Flattened buildings, widespread destruction: This is what Israel’s ‘limited operation’ in Rafah looks like


Satellite images show that after the seizure of the Rafah crossing, the IDF advanced northward along the Philadelphi corridor toward Rafah's city center

An injured Palestinian boy stands next to the rubble of a family house in the Tal al-Sultan neighborhood of Rafah in southern Gaza on 20 May 2024

Yarden Michaeli and Avi Scharf report in Haaretz on 22 May 2024:

Recent satellite images reveal extensive damage to the Rafah governorate in southern Gaza caused by the Israel Defense Forces’ ground incursion into the area.

Although the ground incursion has been described as “limited”, in practice, it is a deep ground operation, with a pattern of destruction similar to what has been seen in other cities across the Gaza Strip during earlier stages of the war.

The most recent satellite images were taken on May 19 by the private satellite company Planet Labs, and show that the IDF has flattened numerous buildings between the Kerem Shalom border crossing and the Rafah border crossing, and far beyond.

Just recently, the Israeli government voted to shut down Al Jazeera – which has correspondents inside Gaza – from operating in Israel. On Tuesday, Communications Minister Shlomo Karhi confiscated equipment and shut down a broadcast set up on the Gaza border by the Associated, and quickly backtracked the decision after receiving backlash.

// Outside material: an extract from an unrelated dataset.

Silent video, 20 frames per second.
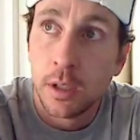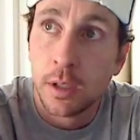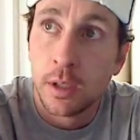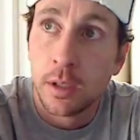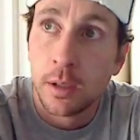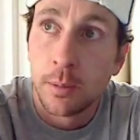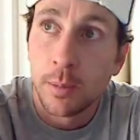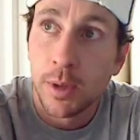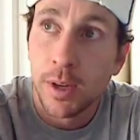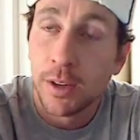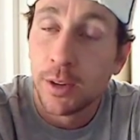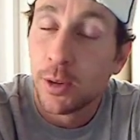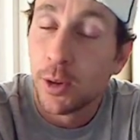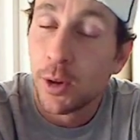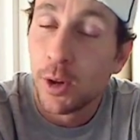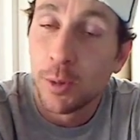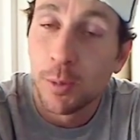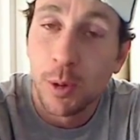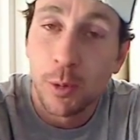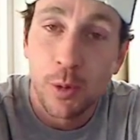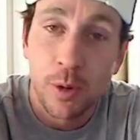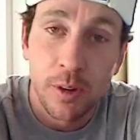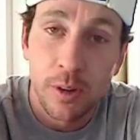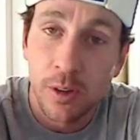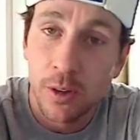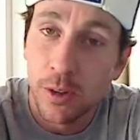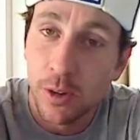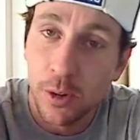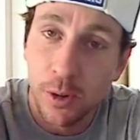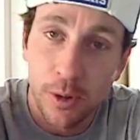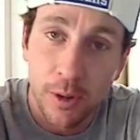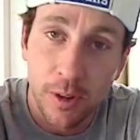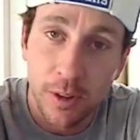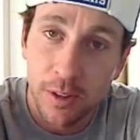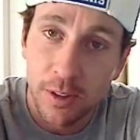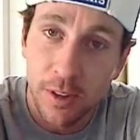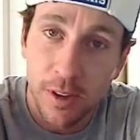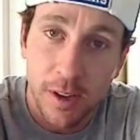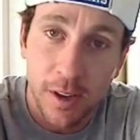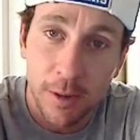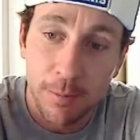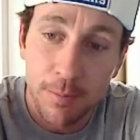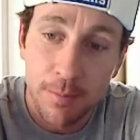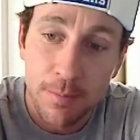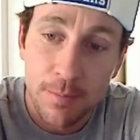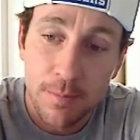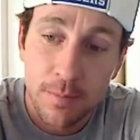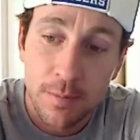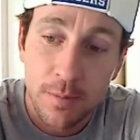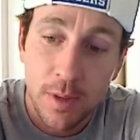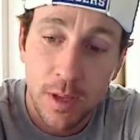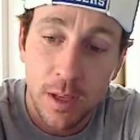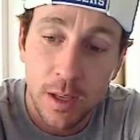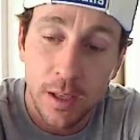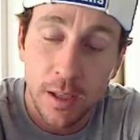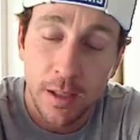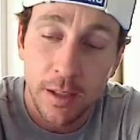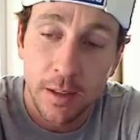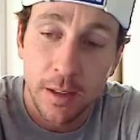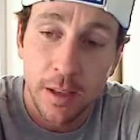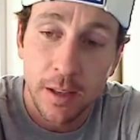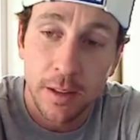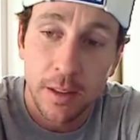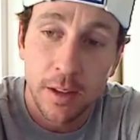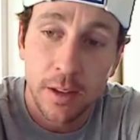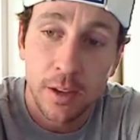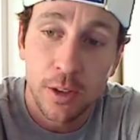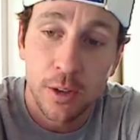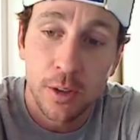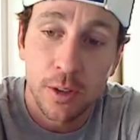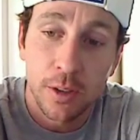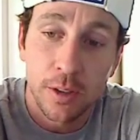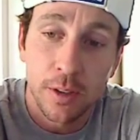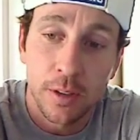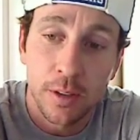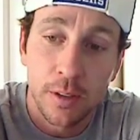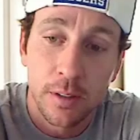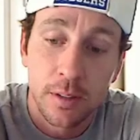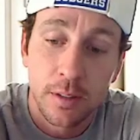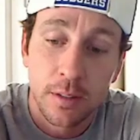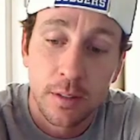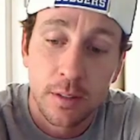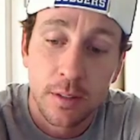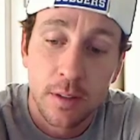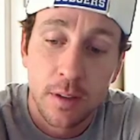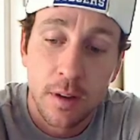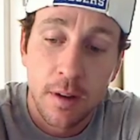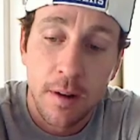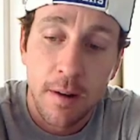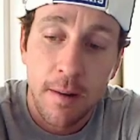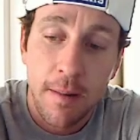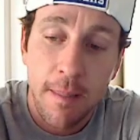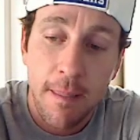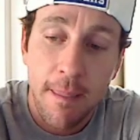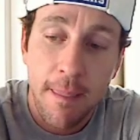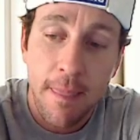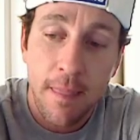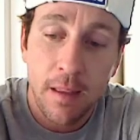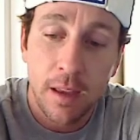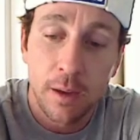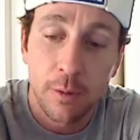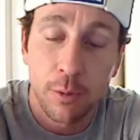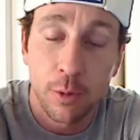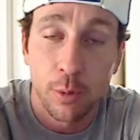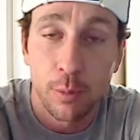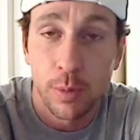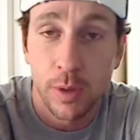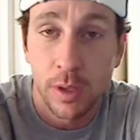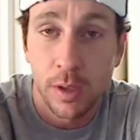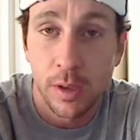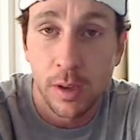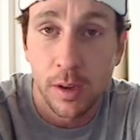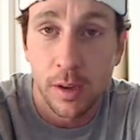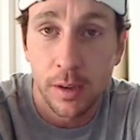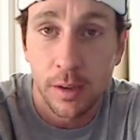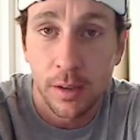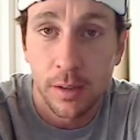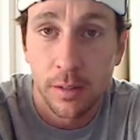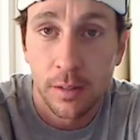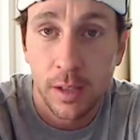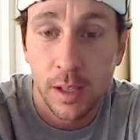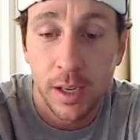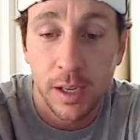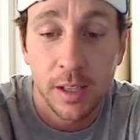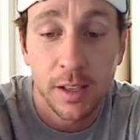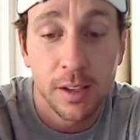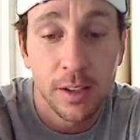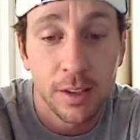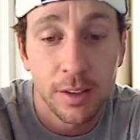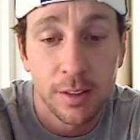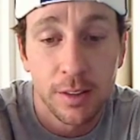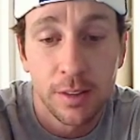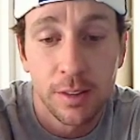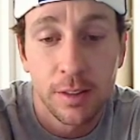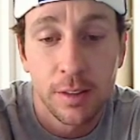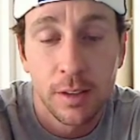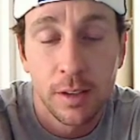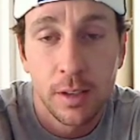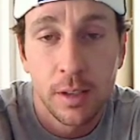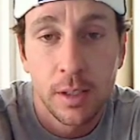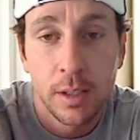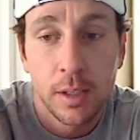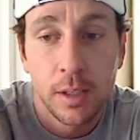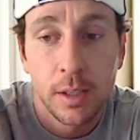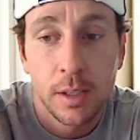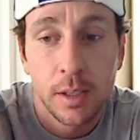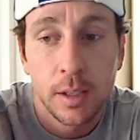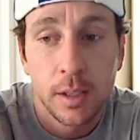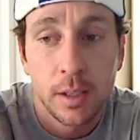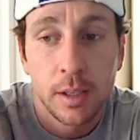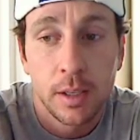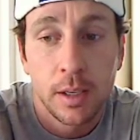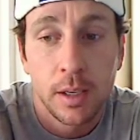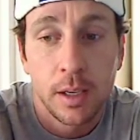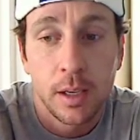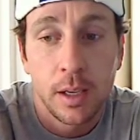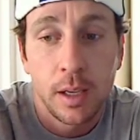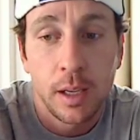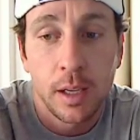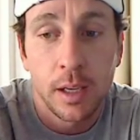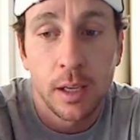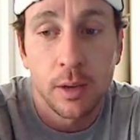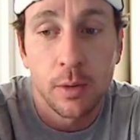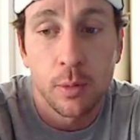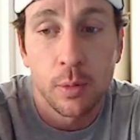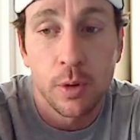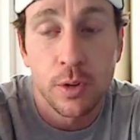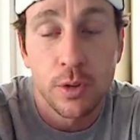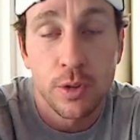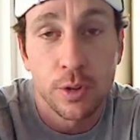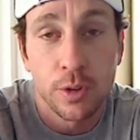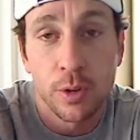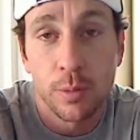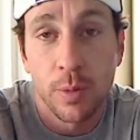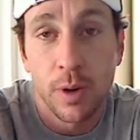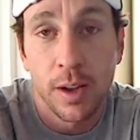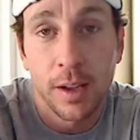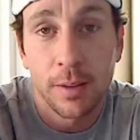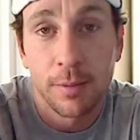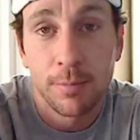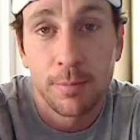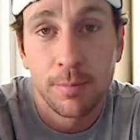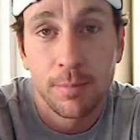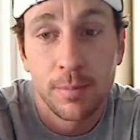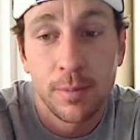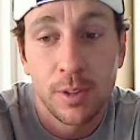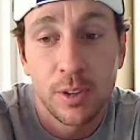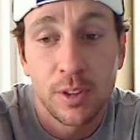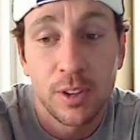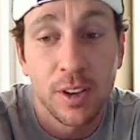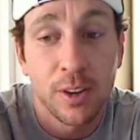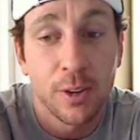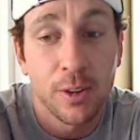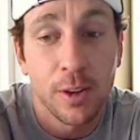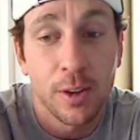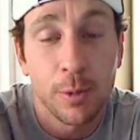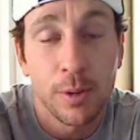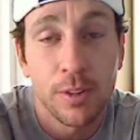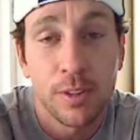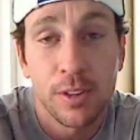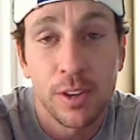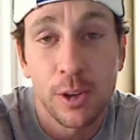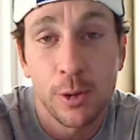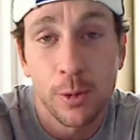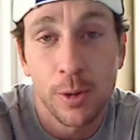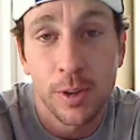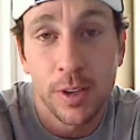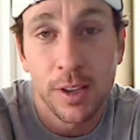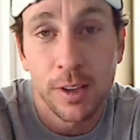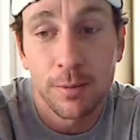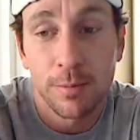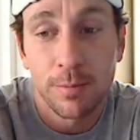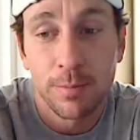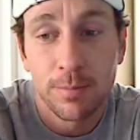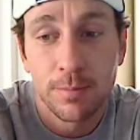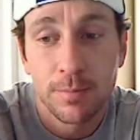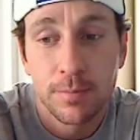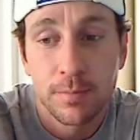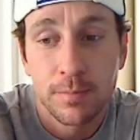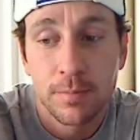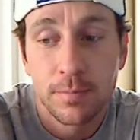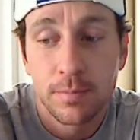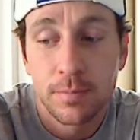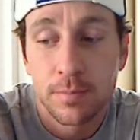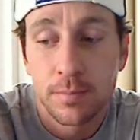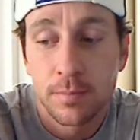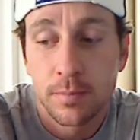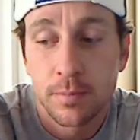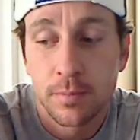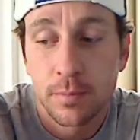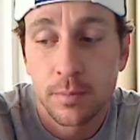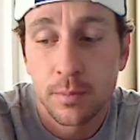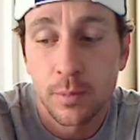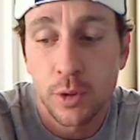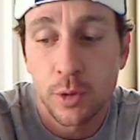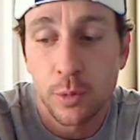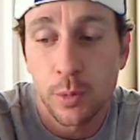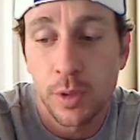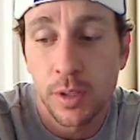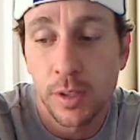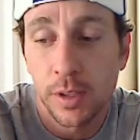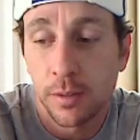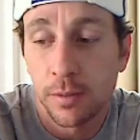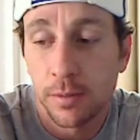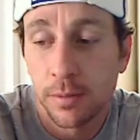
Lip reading: But I told them it wouldn't hurt her this time, and that they could give her a big hug and a kiss and wish her goodbye. Tell her that we'd see her again, which we did.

The IDF’s ground incursion into Rafah began on May 6, when the army ordered residents in parts of the area to quickly evacuate. Israeli forces entered through the Kerem Shalom crossing area and moved northward along the Philadelphi corridor and parallel to the Egyptian border.

The forces reached and seized control of the Rafah crossing, and continued further north. According to a report by Reuters on Wednesday, IDF forces reached the center of Rafah.

Haaretz examined the satellite images, which show near-total destruction in wide areas, and major damage caused to concentrations of urban buildings. The images reveal about an 18-square-kilometer area where the destruction is prominently visible. Between May 8 and May 20, about a thousand buildings in the Rafah governorate were either damaged or destroyed, according to U.S. researchers Jamon Van Den Hoek of the University of Oregon and Cory Scher of CUNY, who have been tracking the damage to buildings by analyzing satellite data.  According to their analysis, from the start of the war through this week, 38.5 percent of the buildings in Rafah have been damaged or destroyed.

The Rafah ground incursion has significant implications for the entry of humanitarian aid into Gaza, since the Rafah crossing is a central area where the UN and many aid organizations have been operating over the past months, and is also an important entry point for humanitarian aid.  Since the start of the incursion, the Rafah crossing has been closed, and aid organizations are warning that an extended closure could have catastrophic consequences for Gaza’s population.

Since February, the Netanyahu government has insisted that a Rafah incursion is crucial for dismantling the remaining Hamas battalions and tunnels that cross into Egypt, as part of its stated goal of destroying Hamas’ civil and military control of the enclave.

The international community, the UN, and aid organizations strongly oppose this move, warning that it would cost the lives of many innocent Palestinians.

According to UN estimates, between May 6 and May 18, more than 800,000 people have fled Rafah. Many have already been uprooted several times during the war, setting out with hardly any belongings, and many of them still injured.

These displaced Gazans headed north to Khan Yunis and Dir al-Balah, where tent cities were recently erected. The UN says that some are also trying to find shelter on farmland, on roads and in buildings that were damaged in the war.  In the first months of the war, the army ordered Gazans to evacuate southward and said that anyone who remained in the evacuation zone was risking their lives.

A majority of the Gaza population, an estimated 1.4 million people, crowded into the Rafah governorate, which prior to the war was home to about 300,000 people. Huge tent cities were erected there and the population has been living in difficult humanitarian conditions.

According to UN monitoring, from early February until the start of the ground invasion, the IDF bombed areas in Rafah dozens of times. The UN reported that hundreds of Palestinians have been killed in the bombings, which the IDF said were targeted against Hamas.

Parallel to the beginning of the ground incursion into Rafah, satellite images showed the tent cities there have rapidly emptied.